しかし『ロンリープラネット』は違います。ギリシア語の『ロンリープラネット』なんてまったく面白くありません。写真はなく、読めない字ばかりなんですから。
リゾートのビーチと言われたって海の色がそれぞれ違います。それを日本のガイドブックは写真で説明してしまいます。写真のもつ膨大な情報量のおかげで本は薄くなります。
写真があれば、写真を指差して道を聞くことができます。たとえば北京で「天壇」に行きたいとすれば「天壇」の写真を見せて「ここに行きたい」と言えばいい。でも字ばっかりだったらどうしましょう。中国の人はギリシア文字なんて読めませんから、現地の発音を必死でするしかありません。写真指差しは結構使えるテクニックです。

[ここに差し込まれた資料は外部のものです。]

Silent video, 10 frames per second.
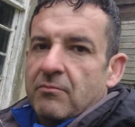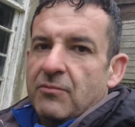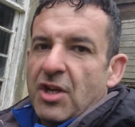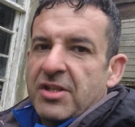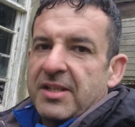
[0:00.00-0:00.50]

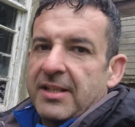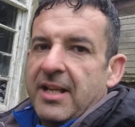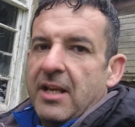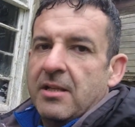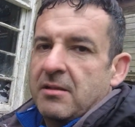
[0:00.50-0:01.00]
just in
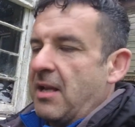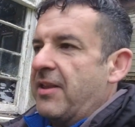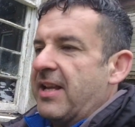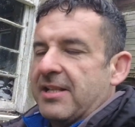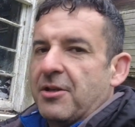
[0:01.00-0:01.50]
case. I
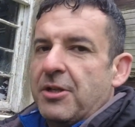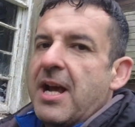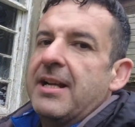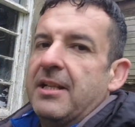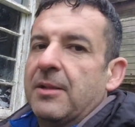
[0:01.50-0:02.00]
think it's a good
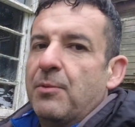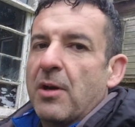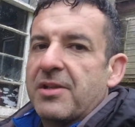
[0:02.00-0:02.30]
idea to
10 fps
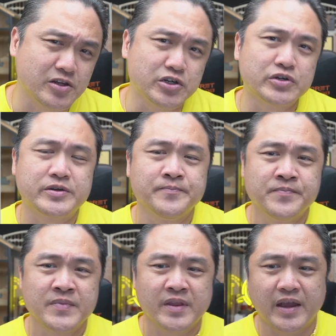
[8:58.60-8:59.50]
a look
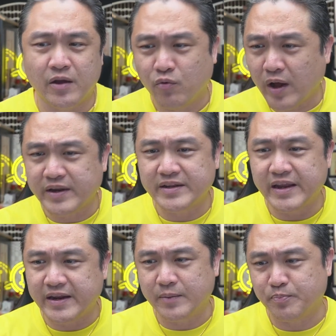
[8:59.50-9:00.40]
at what the
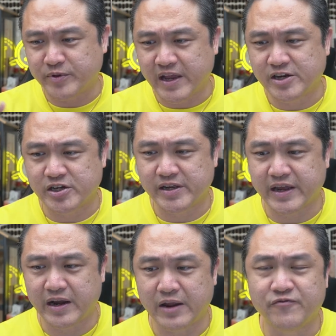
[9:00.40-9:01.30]
data potentially
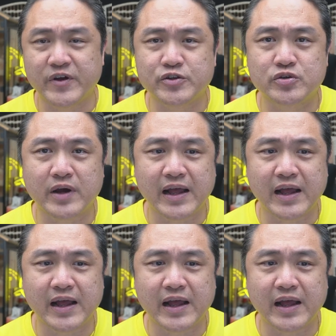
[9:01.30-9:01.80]
can unveil to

そもそも字だけだったら、自分にとって天壇が行く価値がある場所なのか、そうでもないのか、さっぱりわからない気がします。私が写真ばかりの日本のガイドブックに慣れきってしまっているせいでしょうか。
活字の限界。そういうものは確かに存在します。私のブログも「字ばっか」ですけど、日々、限界に突き当たっています。そういう意味でロンリープラネットのことが他人事には思えない(笑)。

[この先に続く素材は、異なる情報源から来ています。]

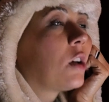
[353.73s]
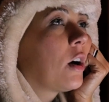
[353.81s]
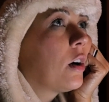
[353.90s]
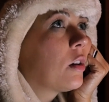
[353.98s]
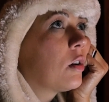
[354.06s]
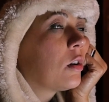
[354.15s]

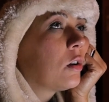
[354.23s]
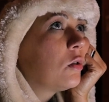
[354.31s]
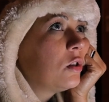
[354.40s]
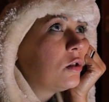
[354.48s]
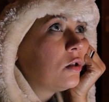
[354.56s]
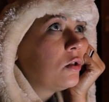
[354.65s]
I thought it
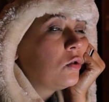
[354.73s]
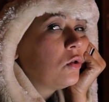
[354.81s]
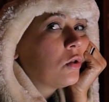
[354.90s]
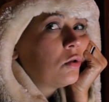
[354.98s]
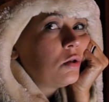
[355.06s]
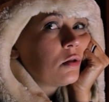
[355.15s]
was too
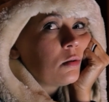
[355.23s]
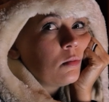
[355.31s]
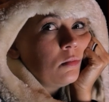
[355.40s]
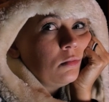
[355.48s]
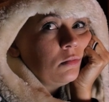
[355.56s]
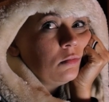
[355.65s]

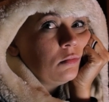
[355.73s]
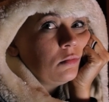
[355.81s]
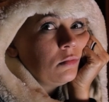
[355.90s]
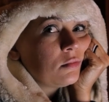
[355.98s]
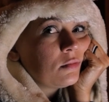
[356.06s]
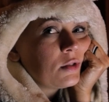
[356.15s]
gruesome.
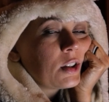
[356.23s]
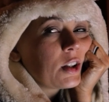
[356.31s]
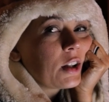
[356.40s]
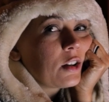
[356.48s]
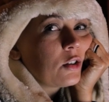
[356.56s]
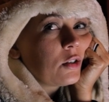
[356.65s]

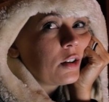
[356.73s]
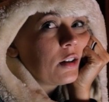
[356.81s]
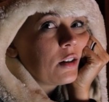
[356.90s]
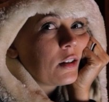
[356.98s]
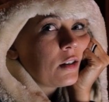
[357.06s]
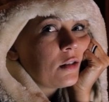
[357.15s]
I don't like
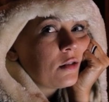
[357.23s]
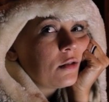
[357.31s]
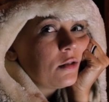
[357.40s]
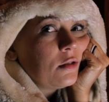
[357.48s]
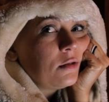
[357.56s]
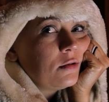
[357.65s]
that.
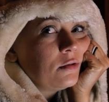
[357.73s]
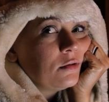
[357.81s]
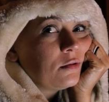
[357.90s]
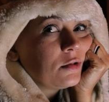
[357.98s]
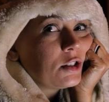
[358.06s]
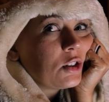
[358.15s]

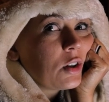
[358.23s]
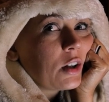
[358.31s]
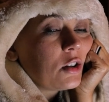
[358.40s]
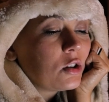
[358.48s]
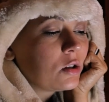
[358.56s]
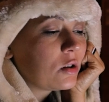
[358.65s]
So I
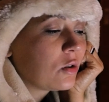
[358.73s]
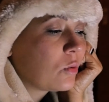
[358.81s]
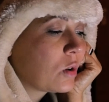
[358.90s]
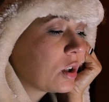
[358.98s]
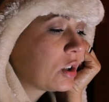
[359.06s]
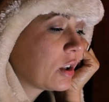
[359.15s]
just don't
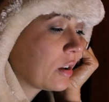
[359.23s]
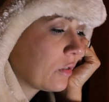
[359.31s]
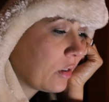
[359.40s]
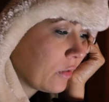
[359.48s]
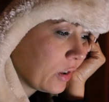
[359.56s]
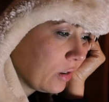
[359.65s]
watch half
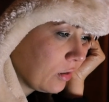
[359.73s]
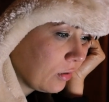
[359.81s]
of it.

「天壇」の美しい瑠璃色の瓦葺き屋根を写真で表現することなしに、読者に紹介するにはどうすればいいのでしょう。
「皇帝が、天候を祈った場所」それが天壇です。農業国であった中華の皇帝が、雨を、豊作を祈った祭祀の施設。天の代理人たる皇帝の治世において雨乞いの祭祀は最も重要な政治的な行為でした。天壇はかつて中華で最も重要な施設だったのです。私ならそんな風に書こうかな。
写真がダメなら、人間の行動や思いで興味を引くしかない。エピソードが重要だ。
写真でほとんどの説明をすませてしまう日本のガイドブックに比べて、硬派だなあと思う。出版人もそうだが、この本で旅に出ようという旅人も。
「るるぶ」で旅している人とは全然違うよ。
がんばれ。ロンリープラネット。
無言のエールで旅人の手から手に受け継がれる『冒険の書』
安宿の本棚でしょっちゅう見かける『英語版ロンリープラネット』は、諸国を放浪してきた旅人のようにボロボロである。大陸横断するような放浪者が入国すると一時的に借りて出国するときに置いていくというような使われ方をしているのかもしれない。旅人の手から手に。ロマンの書それが『ロンリープラネット』なのである。
実際に北京の「天壇」をロンリープラネットがどう紹介しているのかは私は知らない。私が安宿の本棚で見るロンリープラネットは、異国の活字ばかりでまったく読めないからだ。ただ言えるのは、いつも分厚くて、活字ばかりで、そして旅人に愛されている。いつか『ロンリープラネット』で旅してみたいと思うのだが、いまだにその勇気がわかない。そこまで硬派の旅人になりきれないのだ。
それほどに写真は一枚ですべてを表現してしまうからだ。